> _Dataset excerpts_:

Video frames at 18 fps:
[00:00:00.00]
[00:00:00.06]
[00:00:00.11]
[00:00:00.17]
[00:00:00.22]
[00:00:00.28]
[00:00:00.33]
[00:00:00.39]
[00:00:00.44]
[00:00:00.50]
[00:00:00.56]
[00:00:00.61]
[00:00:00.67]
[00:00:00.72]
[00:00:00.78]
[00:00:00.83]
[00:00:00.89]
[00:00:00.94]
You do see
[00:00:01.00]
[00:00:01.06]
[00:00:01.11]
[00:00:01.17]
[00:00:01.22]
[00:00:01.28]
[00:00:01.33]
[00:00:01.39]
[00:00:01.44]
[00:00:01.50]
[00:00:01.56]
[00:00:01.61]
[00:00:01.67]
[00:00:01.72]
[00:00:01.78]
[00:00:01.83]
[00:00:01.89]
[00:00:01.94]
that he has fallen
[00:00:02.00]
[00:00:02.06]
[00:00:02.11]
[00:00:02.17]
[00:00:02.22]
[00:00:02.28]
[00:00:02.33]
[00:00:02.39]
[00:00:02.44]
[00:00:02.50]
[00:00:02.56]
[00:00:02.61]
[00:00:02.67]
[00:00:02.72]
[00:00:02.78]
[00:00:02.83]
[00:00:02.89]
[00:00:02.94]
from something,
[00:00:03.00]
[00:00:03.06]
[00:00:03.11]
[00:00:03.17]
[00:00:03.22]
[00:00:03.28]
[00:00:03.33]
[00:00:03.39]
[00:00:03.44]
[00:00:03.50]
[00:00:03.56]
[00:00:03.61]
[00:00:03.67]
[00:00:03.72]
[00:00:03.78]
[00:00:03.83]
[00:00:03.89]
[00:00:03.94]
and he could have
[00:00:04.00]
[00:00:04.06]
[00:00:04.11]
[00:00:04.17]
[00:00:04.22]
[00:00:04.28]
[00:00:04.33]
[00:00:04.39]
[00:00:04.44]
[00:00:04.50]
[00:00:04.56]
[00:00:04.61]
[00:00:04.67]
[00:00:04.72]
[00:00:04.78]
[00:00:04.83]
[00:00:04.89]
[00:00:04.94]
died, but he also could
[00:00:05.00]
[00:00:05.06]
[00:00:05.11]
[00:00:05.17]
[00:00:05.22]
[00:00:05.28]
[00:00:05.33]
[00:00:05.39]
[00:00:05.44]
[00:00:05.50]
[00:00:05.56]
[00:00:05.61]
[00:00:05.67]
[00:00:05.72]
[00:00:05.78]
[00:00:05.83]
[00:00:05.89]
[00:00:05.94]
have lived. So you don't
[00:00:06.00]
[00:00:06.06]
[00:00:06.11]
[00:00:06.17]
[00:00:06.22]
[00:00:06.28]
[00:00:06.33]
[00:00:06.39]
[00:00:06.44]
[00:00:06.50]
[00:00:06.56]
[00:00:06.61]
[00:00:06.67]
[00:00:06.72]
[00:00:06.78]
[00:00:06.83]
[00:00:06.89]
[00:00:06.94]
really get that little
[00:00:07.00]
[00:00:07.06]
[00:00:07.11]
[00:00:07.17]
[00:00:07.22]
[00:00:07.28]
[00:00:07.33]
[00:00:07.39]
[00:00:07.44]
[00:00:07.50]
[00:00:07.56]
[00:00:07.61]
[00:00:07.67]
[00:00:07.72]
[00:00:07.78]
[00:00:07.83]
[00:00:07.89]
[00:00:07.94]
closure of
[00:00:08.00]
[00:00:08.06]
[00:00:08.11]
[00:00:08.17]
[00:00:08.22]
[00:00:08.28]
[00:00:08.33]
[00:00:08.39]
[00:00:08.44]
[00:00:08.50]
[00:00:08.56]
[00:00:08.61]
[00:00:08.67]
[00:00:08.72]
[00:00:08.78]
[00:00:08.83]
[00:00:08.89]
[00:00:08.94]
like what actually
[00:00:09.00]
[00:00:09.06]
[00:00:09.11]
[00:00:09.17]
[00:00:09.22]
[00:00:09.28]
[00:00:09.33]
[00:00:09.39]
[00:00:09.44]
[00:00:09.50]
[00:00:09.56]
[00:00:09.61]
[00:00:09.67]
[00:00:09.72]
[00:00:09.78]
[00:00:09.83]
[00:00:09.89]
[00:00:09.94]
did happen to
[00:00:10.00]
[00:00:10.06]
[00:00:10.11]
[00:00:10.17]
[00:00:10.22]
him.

> _Assignment_: The reply should hold only the lines of the listing above starting at the line containing "[00:00:04.22]" and ending at the line containing "[00:00:06.72]", exactly as written.

> _Response below_:
[00:00:04.22]
[00:00:04.28]
[00:00:04.33]
[00:00:04.39]
[00:00:04.44]
[00:00:04.50]
[00:00:04.56]
[00:00:04.61]
[00:00:04.67]
[00:00:04.72]
[00:00:04.78]
[00:00:04.83]
[00:00:04.89]
[00:00:04.94]
died, but he also could
[00:00:05.00]
[00:00:05.06]
[00:00:05.11]
[00:00:05.17]
[00:00:05.22]
[00:00:05.28]
[00:00:05.33]
[00:00:05.39]
[00:00:05.44]
[00:00:05.50]
[00:00:05.56]
[00:00:05.61]
[00:00:05.67]
[00:00:05.72]
[00:00:05.78]
[00:00:05.83]
[00:00:05.89]
[00:00:05.94]
have lived. So you don't
[00:00:06.00]
[00:00:06.06]
[00:00:06.11]
[00:00:06.17]
[00:00:06.22]
[00:00:06.28]
[00:00:06.33]
[00:00:06.39]
[00:00:06.44]
[00:00:06.50]
[00:00:06.56]
[00:00:06.61]
[00:00:06.67]
[00:00:06.72]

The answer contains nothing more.